New Products to Slather On

Many manufacturers are offering new sunscreens with new formulations.

  • Banana Boat is introducing Sport Performance CoolZone Lotion Sunscreens in SPF 30 and SPF 50. The products are intended to instantly cool and refresh skin on contact.
  • Neutrogena Beach Defense Sunscreen Stick, an oil-free and PABA-free product, is intended to glide on easily. Neutrogena is also launching Beach Defense Sunscreen Spray in a lightweight, fast absorbing mist. Yet another new product from Neutrogena is Wet Skin Kids Lotion Sunscreen Broad Spectrum SPF 45+, which is supposed to provide full-strength protection even on wet skin.
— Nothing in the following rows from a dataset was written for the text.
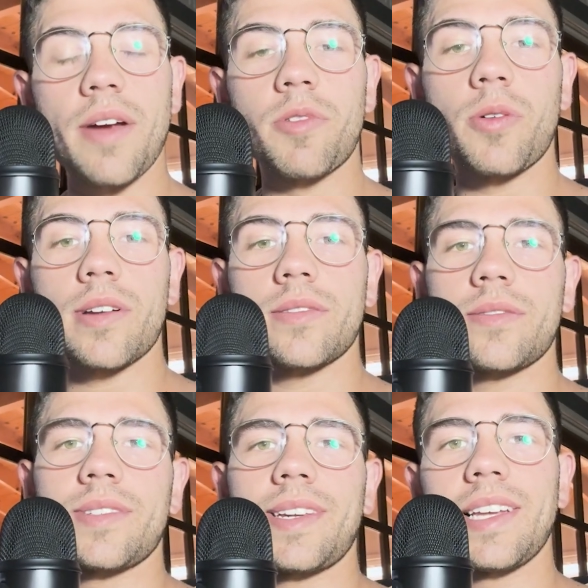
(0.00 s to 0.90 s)
everyone,
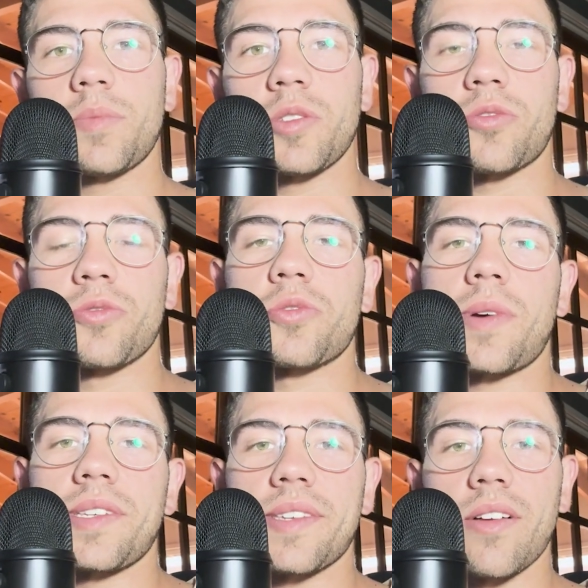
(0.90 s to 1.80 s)
let me introduce
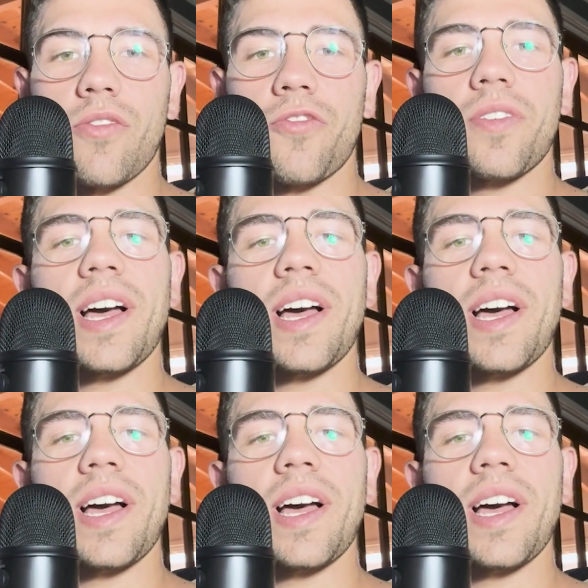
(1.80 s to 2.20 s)
myself.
  • Baby Blanket Suncare, a division of Children's Healthcare Research Group, has several new products for summer 2014, including Baby Blanket Faces SPF 50+. The product is intended to promote maximum UVA / UVB protection for delicate facial skin. The company is also unveiling Baby Tender Scalp Spray Sunscreen SPF 45+, as well as Baby Blanket Kids Sport SPF 50+ Continuous Spray, an alcohol and PABA-free product.
  • Coppertone is rolling out SPORT AccuSpray SPF 15 Sunscreen with AccuSpray technology, Coppertone SPORT Faces Lotion SPF 50 Sunscreen, and ClearlySheer Beach & Pool Body Lotion SPF 50 Sunscreen.  
  • Hawaiian Tropic is trotting out Sheer Touch Ultra Radiance lotion sunscreen, infused with shea butter complex and mango fruit extract.
  • Advanced Suncare Quick Dry Sheer Finish Spray 30 is making its debut from L’Oreal. The product is infused with vitamin E and white grape seed. For kids, L’Oreal is offering Kids Defense with Any Angle Air Power Spray - SPF 50, with  Goji Berry, vitamin C, and vitamin E.